What you should do :: Shown below are entries with pictures; the line with "(586.04 s to 587.04 s)" through the line with "Transcript: this is" is the span to retype exactly, and the pictures stay out.

Material to process ::
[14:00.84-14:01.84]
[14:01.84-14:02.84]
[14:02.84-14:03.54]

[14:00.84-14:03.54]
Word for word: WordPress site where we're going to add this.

---

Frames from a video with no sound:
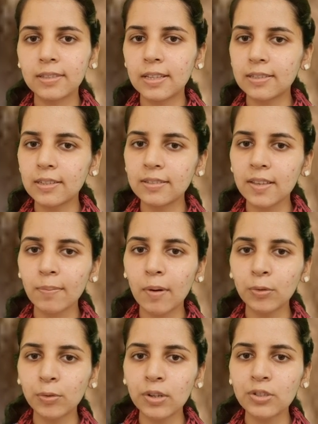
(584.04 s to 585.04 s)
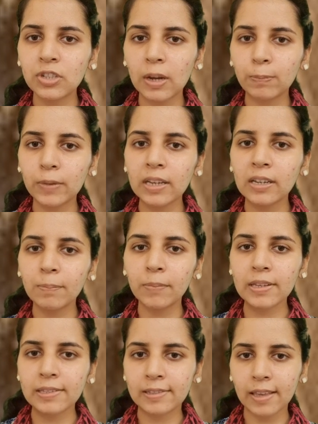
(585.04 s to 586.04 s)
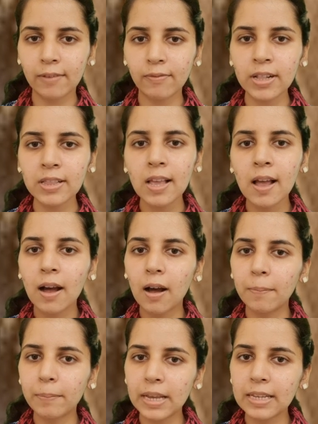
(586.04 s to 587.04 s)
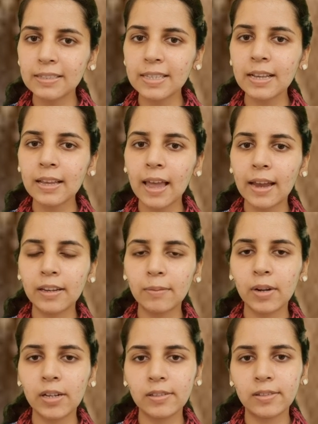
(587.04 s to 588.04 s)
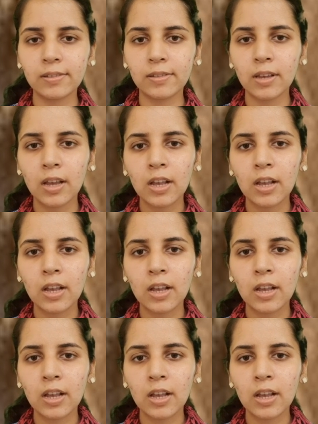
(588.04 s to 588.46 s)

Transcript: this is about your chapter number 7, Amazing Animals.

The completed task ::
(586.04 s to 587.04 s)
(587.04 s to 588.04 s)
(588.04 s to 588.46 s)

Transcript: this is about your chapter number 7, Amazing Animals.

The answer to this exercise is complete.